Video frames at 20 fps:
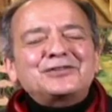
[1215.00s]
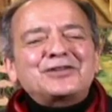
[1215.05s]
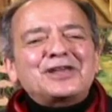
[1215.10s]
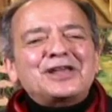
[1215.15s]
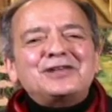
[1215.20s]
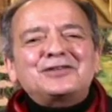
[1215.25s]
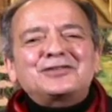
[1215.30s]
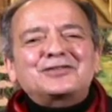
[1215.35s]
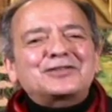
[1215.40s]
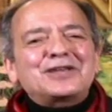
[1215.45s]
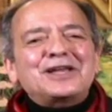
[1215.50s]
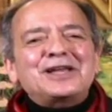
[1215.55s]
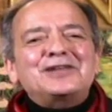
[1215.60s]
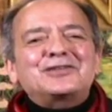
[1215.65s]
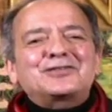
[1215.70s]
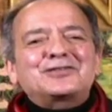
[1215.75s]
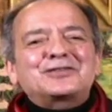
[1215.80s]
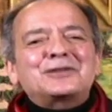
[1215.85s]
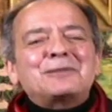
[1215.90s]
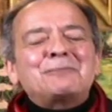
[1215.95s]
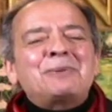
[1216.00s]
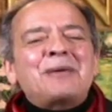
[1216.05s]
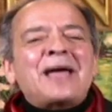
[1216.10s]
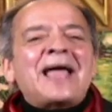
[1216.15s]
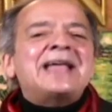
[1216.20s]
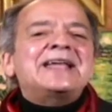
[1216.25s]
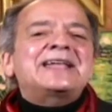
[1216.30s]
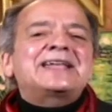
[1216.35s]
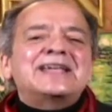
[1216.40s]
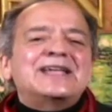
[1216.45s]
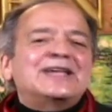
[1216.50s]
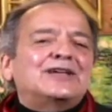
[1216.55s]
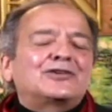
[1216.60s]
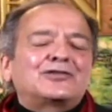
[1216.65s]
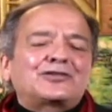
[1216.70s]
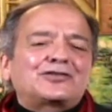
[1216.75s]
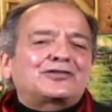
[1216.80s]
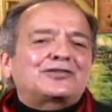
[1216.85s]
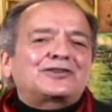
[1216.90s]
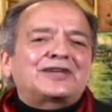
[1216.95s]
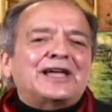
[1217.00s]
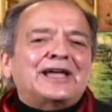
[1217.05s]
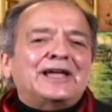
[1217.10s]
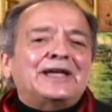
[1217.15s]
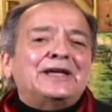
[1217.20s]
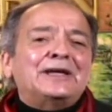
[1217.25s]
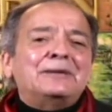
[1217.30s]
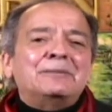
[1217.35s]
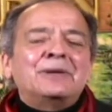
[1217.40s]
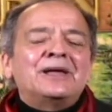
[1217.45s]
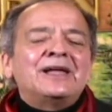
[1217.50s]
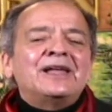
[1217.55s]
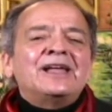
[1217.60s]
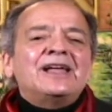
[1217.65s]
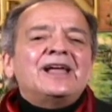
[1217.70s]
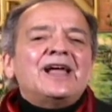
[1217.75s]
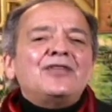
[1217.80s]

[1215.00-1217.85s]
It's the banking scheme,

════════════════

* Task requirements
A word-for-word restatement of all the lines above is needed, with the pictures omitted.

* Exercise result
Video frames at 20 fps:
[1215.00s]
[1215.05s]
[1215.10s]
[1215.15s]
[1215.20s]
[1215.25s]
[1215.30s]
[1215.35s]
[1215.40s]
[1215.45s]
[1215.50s]
[1215.55s]
[1215.60s]
[1215.65s]
[1215.70s]
[1215.75s]
[1215.80s]
[1215.85s]
[1215.90s]
[1215.95s]
[1216.00s]
[1216.05s]
[1216.10s]
[1216.15s]
[1216.20s]
[1216.25s]
[1216.30s]
[1216.35s]
[1216.40s]
[1216.45s]
[1216.50s]
[1216.55s]
[1216.60s]
[1216.65s]
[1216.70s]
[1216.75s]
[1216.80s]
[1216.85s]
[1216.90s]
[1216.95s]
[1217.00s]
[1217.05s]
[1217.10s]
[1217.15s]
[1217.20s]
[1217.25s]
[1217.30s]
[1217.35s]
[1217.40s]
[1217.45s]
[1217.50s]
[1217.55s]
[1217.60s]
[1217.65s]
[1217.70s]
[1217.75s]
[1217.80s]

[1215.00-1217.85s]
It's the banking scheme,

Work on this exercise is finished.